Add repo reality scanner workplan

This commit is contained in:
2026-05-19 02:26:02 +02:00
parent edf2062a7a
commit 5523b8f493

View File

@@ -0,0 +1,334 @@
---
id: RAIL-FAB-WP-0010
type: workplan
title: "Repo Reality Scanner"
domain: railiance
repo: railiance-fabric
status: proposed
owner: codex
topic_slug: railiance
planning_priority: high
planning_order: 10
created: "2026-05-19"
updated: "2026-05-19"
---
# RAIL-FAB-WP-0010 - Repo Reality Scanner
## Goal
Create a facility that scans or rescans repositories and turns observed repo
reality into Fabric graph entities: nodes, edges, and attributes.
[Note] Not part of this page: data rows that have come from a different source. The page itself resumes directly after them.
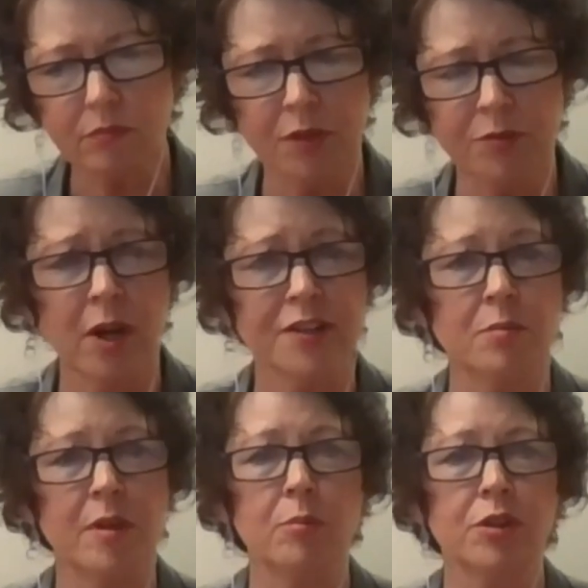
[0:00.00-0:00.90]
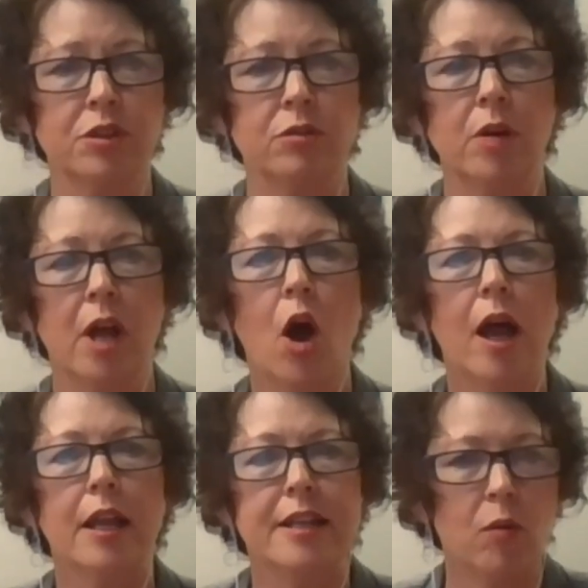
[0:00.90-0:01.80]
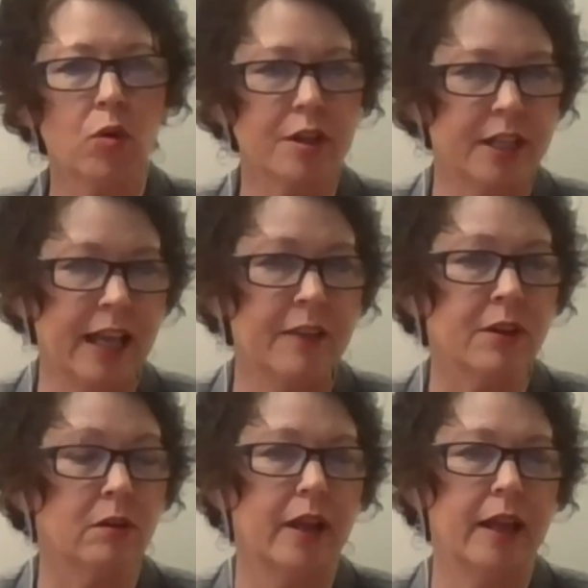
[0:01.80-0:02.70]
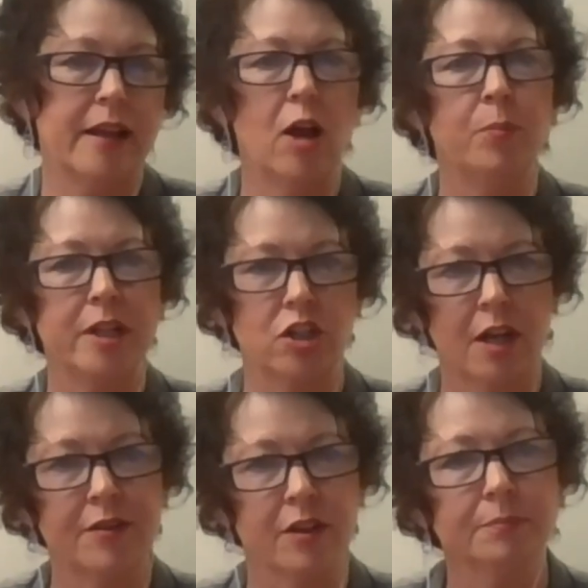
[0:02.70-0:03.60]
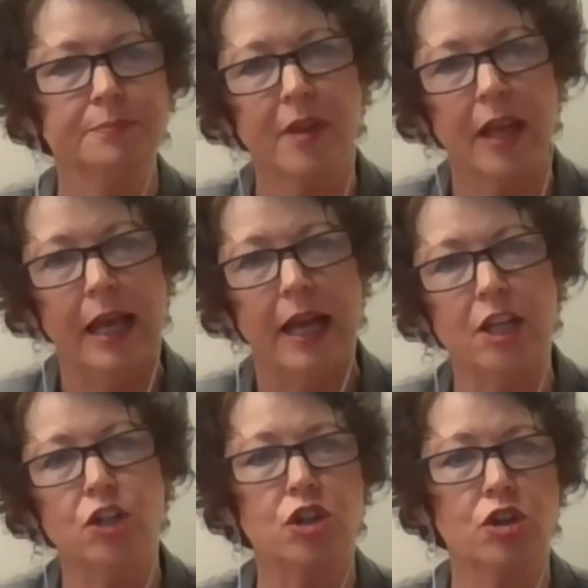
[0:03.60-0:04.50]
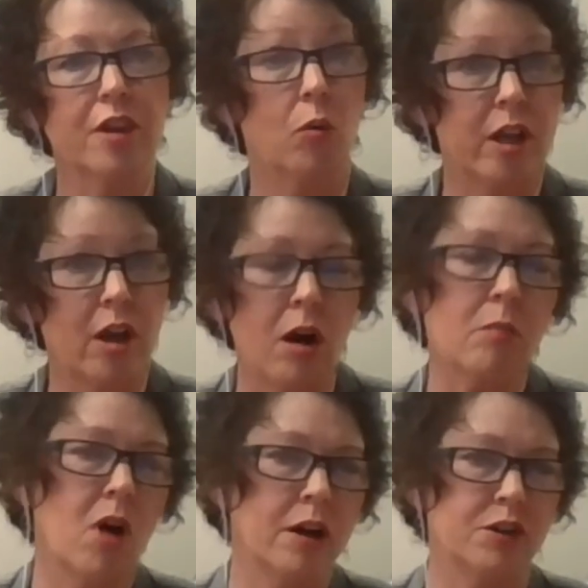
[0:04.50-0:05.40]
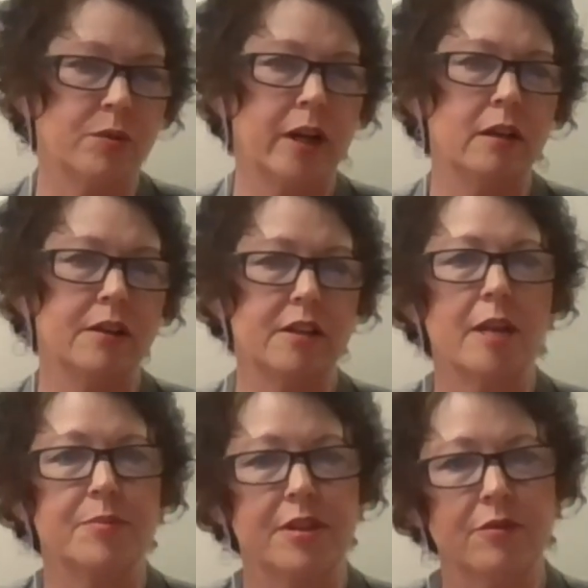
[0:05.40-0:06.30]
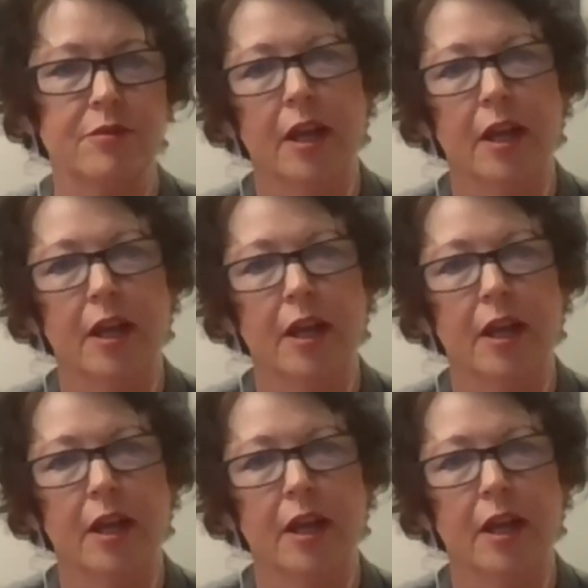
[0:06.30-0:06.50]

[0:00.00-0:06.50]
for us to be able to network together and help each other ensure that we are monitoring the types of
The scanner
should combine deterministic extraction rules with LLM-assisted interpretation
through `llm-connect`, so the Fabric graph can become more accurate over time
without requiring every repository to hand-author perfect declarations first.
The facility must be safe for repeated rescans. It should avoid duplicate
entities, update changed entities, and retire entities that are no longer
observable. The result should be a disciplined discovery pipeline that can
follow source files, manifests, service catalogs, package registries, API
contracts, deployment descriptors, and other systematic sources before asking
an LLM to infer higher-level structure.
## Background
Railiance Fabric currently treats repo-owned declarations as the authoritative
graph source and the registry as a read/index layer. That remains the desired
direction for high-confidence data. This workplan adds a discovery layer that
can propose, maintain, and explain graph facts gathered from available repos.
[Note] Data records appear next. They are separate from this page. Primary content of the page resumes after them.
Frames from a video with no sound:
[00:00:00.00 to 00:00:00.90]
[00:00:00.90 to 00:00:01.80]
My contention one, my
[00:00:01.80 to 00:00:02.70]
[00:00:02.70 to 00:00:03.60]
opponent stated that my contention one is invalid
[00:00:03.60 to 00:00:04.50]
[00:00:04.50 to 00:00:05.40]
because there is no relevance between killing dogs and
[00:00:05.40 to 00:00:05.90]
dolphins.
The scanner should not create untraceable graph magic. Every inferred node,
edge, and attribute needs source evidence, confidence, extraction method,
stable identity, and replacement semantics. Deterministic rules should win
where possible; LLM extraction should fill gaps, classify ambiguous evidence,
and explain candidate relationships using structured outputs.
`llm-connect` provides a local Python integration surface for this:
- `create_adapter(provider, model=...)`
- `RunConfig`
- `MockLLMAdapter` for offline tests
- provider resolution via TOML configuration
- typed LLM errors and usage metadata
## Design Principles
- Prefer systematic evidence before LLM inference.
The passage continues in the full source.